ただ、基本的に鎌倉殿の地位を東西に分けて分割相続というのは、比企能員じゃなくてもあり得ないと思うでしょう。それでは混乱の元ですから。だから、源頼朝は弟の義経が腰越状で「源義経」と書いたことに激怒したし、全成も源全成ではなく阿野全成です。ですので、江間義時が比企能員が怒って退出した後に「拒否したのはあちら」と大義名分を得たと言っていたように、実際には分割相続のつもりはなかったと考えるのが普通であり、結局千幡と後ろ盾の北条氏と頼家・一幡と後ろ盾の比企氏の対立であることは間違いないでしょう。
で、結局買った側の北条氏が「勝てば官軍」で敗者の比企能員に全ての責任を被せたので「比企能員の変」な訳です。
義時も「頼朝様ならこうするだろう」ということで、一幡の抹殺を泰時に命じています。
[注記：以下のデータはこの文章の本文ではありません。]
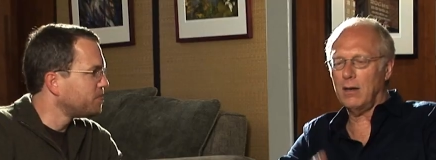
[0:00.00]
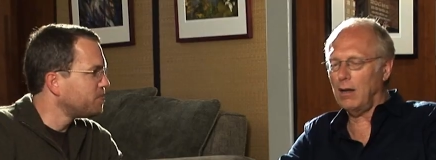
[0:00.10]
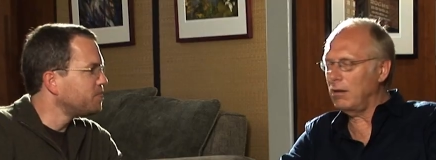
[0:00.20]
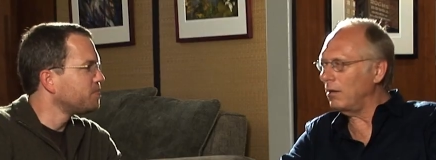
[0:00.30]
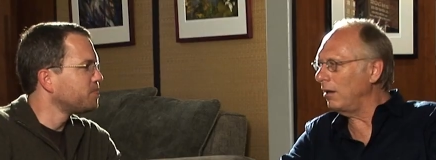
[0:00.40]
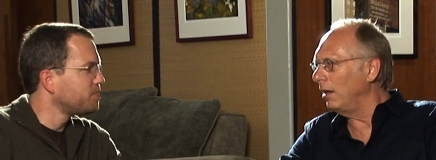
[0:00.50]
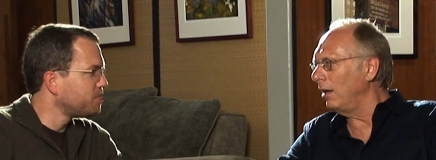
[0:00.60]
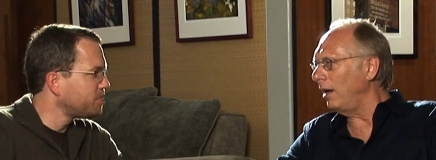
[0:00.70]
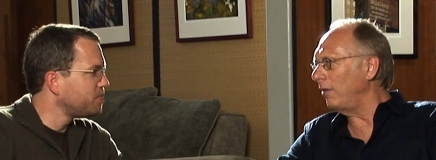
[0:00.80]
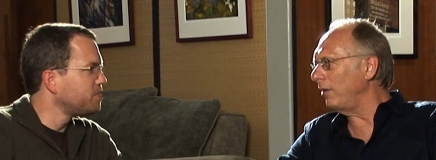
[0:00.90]
Speaker 1: color,
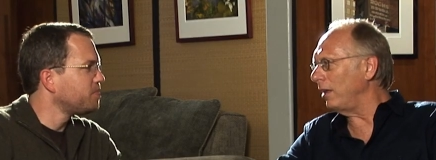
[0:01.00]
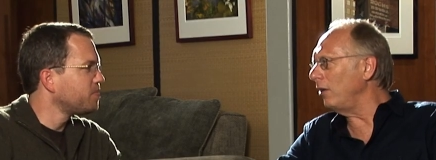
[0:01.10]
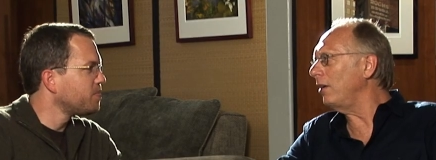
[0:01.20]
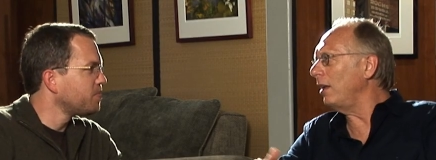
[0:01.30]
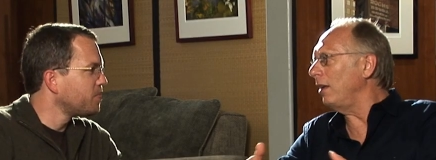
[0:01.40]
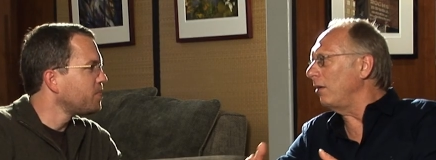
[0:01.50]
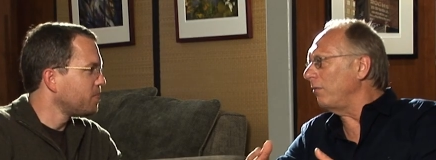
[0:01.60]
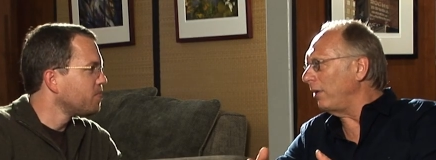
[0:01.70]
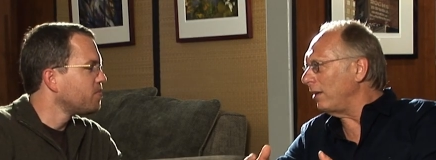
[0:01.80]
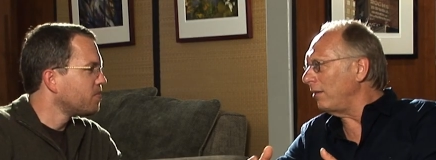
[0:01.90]
everything. You're getting
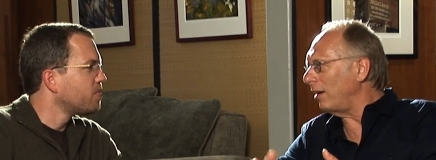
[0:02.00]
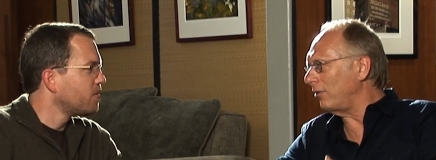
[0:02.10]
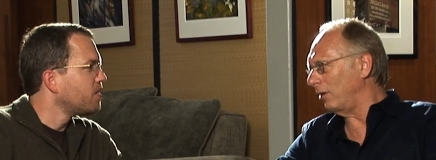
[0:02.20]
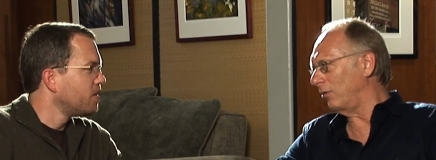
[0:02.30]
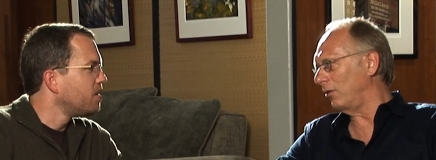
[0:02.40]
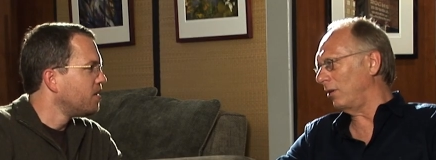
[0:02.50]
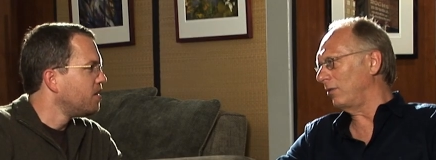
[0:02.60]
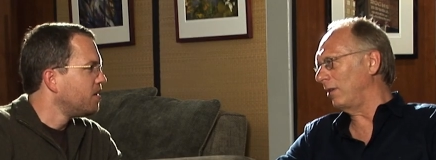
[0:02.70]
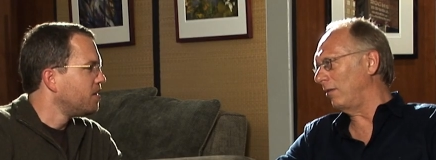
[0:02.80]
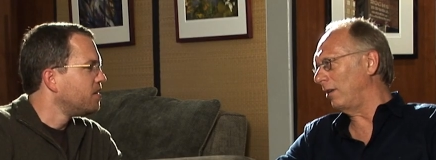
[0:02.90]
fantastic
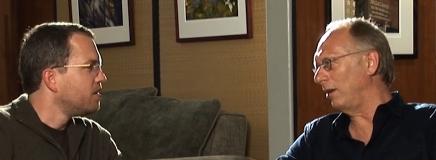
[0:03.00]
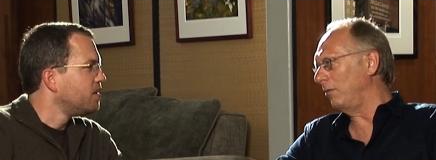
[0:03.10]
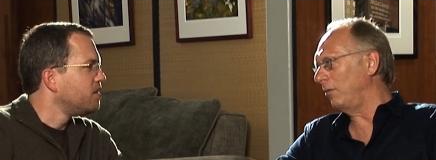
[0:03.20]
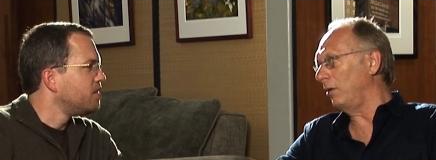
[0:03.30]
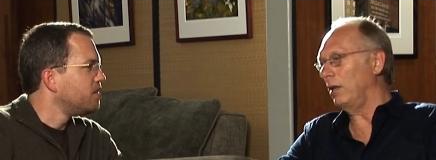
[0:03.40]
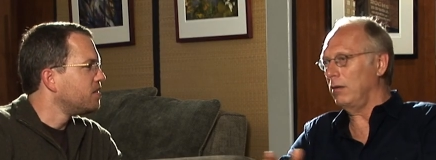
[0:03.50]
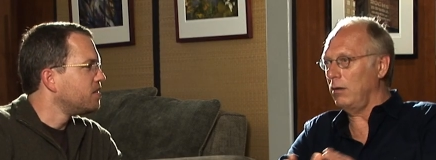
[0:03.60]
results out of Lightroom 3 that,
ただ、ひとつ甘かったのは今回少し話題が出てきた一幡の弟の善哉を生かした事です。劇中でも出てきた通り、善哉の乳母夫は三浦義村です。善哉が後に実朝暗殺の実行犯とされる「公暁(こうぎょう)」です。公暁はこの件の後、実朝の猶子となるので、義理の子が義理の親を暗殺したことになります。平清盛が幼子だった頼朝らを生かした挙句に源氏によって平家が討たれ、その子孫の実朝は善哉を生かした挙句に実朝を失う羽目になったのです。まあ、これは実朝自身の問題ではなくて背後にいた北条時政や江間義時のせいですが。
なお、今回の話で阿野全成の子、頼全を誅殺した源仲章は実朝暗殺事件の際によりによって北条義時と間違われて斬られたとされています。なんかあまりにも出来過ぎで、本当に頼全を誅殺させたのは頼家・比企氏側だったのか疑いたくなります。仁田忠常や源仲章とか、北条の暗躍に関わった人物たちが不審な死を遂げるのはよくあることなので。
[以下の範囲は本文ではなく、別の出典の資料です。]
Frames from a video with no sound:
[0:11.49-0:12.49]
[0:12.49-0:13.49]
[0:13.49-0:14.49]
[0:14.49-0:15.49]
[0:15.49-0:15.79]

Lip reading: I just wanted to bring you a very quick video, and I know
本来、頼家に何かがあれば源家の一切を取り仕切るのは頼朝の妻であった北条政子の役割です。比企尼が比企氏を取りまとめたのと同様です。政子が源家の惣領として一幡か千幡かを決定すれば、少なくとも表向きはそれに御家人が意を唱えることはできません。まあ、そうはいっても御家人あっての源家なのでそう簡単でもないでしょうけど。
そういう意味では時政・政子が千幡後継を打ち出し、それに比企能員が反発したというのもなきにしもあらずです。ただ、本大河では結局比企能員の野望で全てを片付けてしまいました。それ自体は間違ってもないのでしょうが、吾妻鏡では政子が指示していた比企氏討伐令を本大河では一切政子を関わらせなかったのは疑問の残るところです。千幡の乳母夫はあくまで阿野全成であり、その全成亡き後に北条時政の千幡に対する影響力は限定的なものになると思われるので。